How to Remove your Phone Numbers from the Do Not Disturb (DND) List
  • How to Remove My Phone Numbers from the Do Not Disturb (DND) List

    It is no longer news that the ‘Do Not Disturb’ (DND) Service is here to stay. This means that if you are currently on DND, you will not be receiving third-party SMS. While this is a very welcome development due to the abuse of the third-party bulk SMS services, it also has its down-side.
    When your phone number is on DND, you will no longer receive notification from all of your services that sends notification SMS using third-party SMS services.
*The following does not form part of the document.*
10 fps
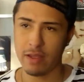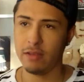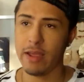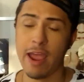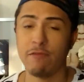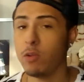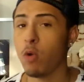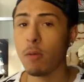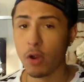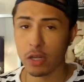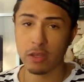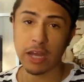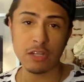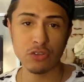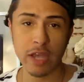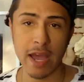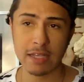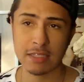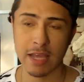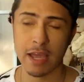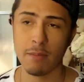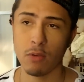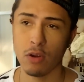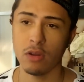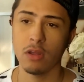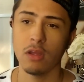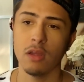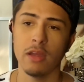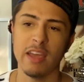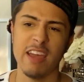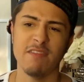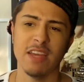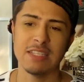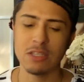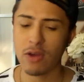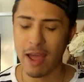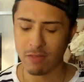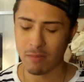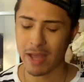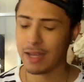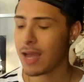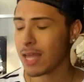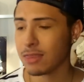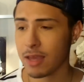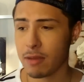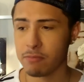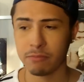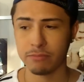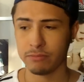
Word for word: if every Walmart in the country has them or if they still have them. I got them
This includes but not limited to the following:




    • Examination PINs purchased online (eg WAEC, NECO, etc)
    • Electricity PINs from the third-parties that sell on behalf of the Electricity Distribution Companies
    • Transaction update of online purchases (eg Jumia, Konga, MallforAfrica, etc)
    • Updates from your school or that of your children
    • Notification and update from your religious organization
    • Community alerts (eg Community alert by some NGOs during the Ebola epidemic)
    If you miss any of the above messages and will like to continue receiving them, you will need to unsubscribe from the DND by (1) texting STOP to 2442 then (2) texting ALLOW to 2442 to start receiving bulk SMS.
    If after texting ALLOW to 2442, you are still not receiving third-party SMS, you might have to contact your telecommunication provider.
    For MTN Lines Text STOP to 2442 and after 5 Minutes Text ALLOW to 2442.

    For AIRTEL lines Text STOP to 2442 and after 5 Minutes Text OUT to 2442.

    For GLO Lines Text STOP to 2442 and after 5 Minutes Text CANCEL to 2442.

    For 9Mobile Lines Text STOP to 2442 and after 5 Minutes Text START to 2442.